Sam Khanna, currently general manager for Unisys' North American IT Services unit, violated an agreement to repay benefits if he moved to a competing company within twelve months of exercising those benefits, IBM claims in court documents filed last week in U.S. District Court for Southern New York.
Khanna held a number of high-level posts at IBM from 1996 until May of 2008, when he joined Unisys. IBM is suing him for more than $500,000. It's asking the court to order Khanna to repay the benefits and also pay punitive damages and legal costs.
"Less than twelve months after exercising large quantities of options and accepting hundreds of (restricted stock units), which allowed him to realize $506,935.33 in income--$266,170.19 of which came from options exercised and RSU releases accepted in the last few weeks of his employment with IBM-Khanna left IBM and shortly thereafter began employment with Unisys," IBM states in its court filing.
"Khanna knew that his employment at Unisys was a violation of the non-compete provisions" in his benefit plans, IBM says. "Here thereby intended to defraud IBM with his material false representations," IBM charges.
Khanna has yet to file a formal response to the allegations. Microchip expert Papermaster in January settled a noncompete lawsuit filed against him by IBM and in April joined Apple.
Under the settlement, Papermaster must check in with IBM if he suspects that any innovations he develops at Apple infringe on confidential or proprietary information he picked up during his years of work at Big Blue.

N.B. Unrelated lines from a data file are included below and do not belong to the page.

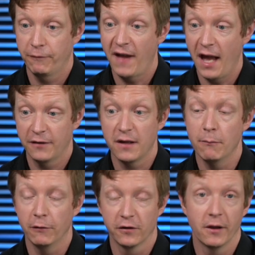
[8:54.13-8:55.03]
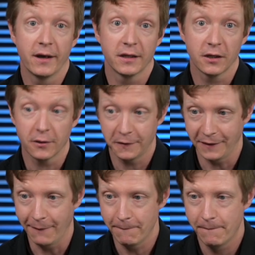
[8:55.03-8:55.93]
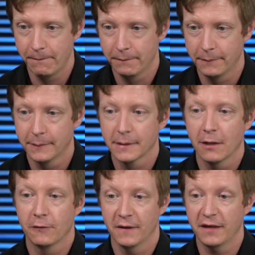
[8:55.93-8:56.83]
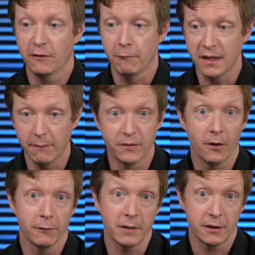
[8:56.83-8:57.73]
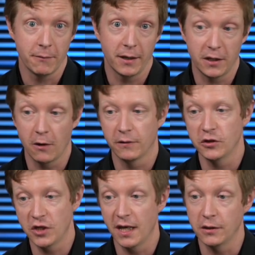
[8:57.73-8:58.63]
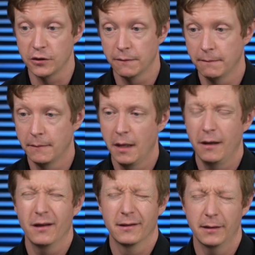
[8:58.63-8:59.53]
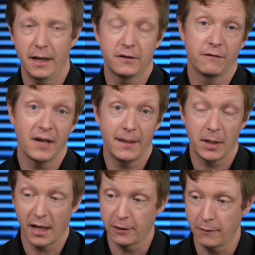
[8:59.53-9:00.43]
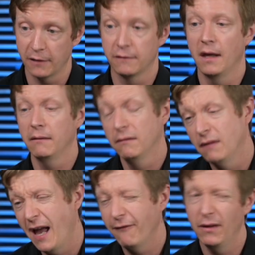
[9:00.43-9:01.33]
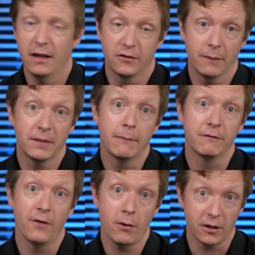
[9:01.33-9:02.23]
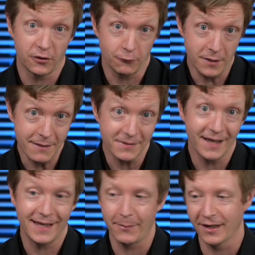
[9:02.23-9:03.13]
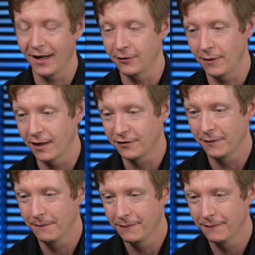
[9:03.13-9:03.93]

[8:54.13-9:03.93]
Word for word: fast and it moves along at a good clip. There's lots of rhythms all the way throughout here that change. Lots of dynamic contrast, and sometimes very extreme dynamic contrast.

What's more, the settlement dictates that IBM, and only IBM, gets to decide if the techniques in question derive from its intellectual property, and its decisions are not subject to appeal -- even to the court. Papermaster must also submit to IBM, on two occasions prior to Oct. 15, a declaration that, under penalty of perjury, states that he's not using confidential IBM material in his role at Apple.
Maybe it's just better to stay in Armonk--it's certainly cheaper.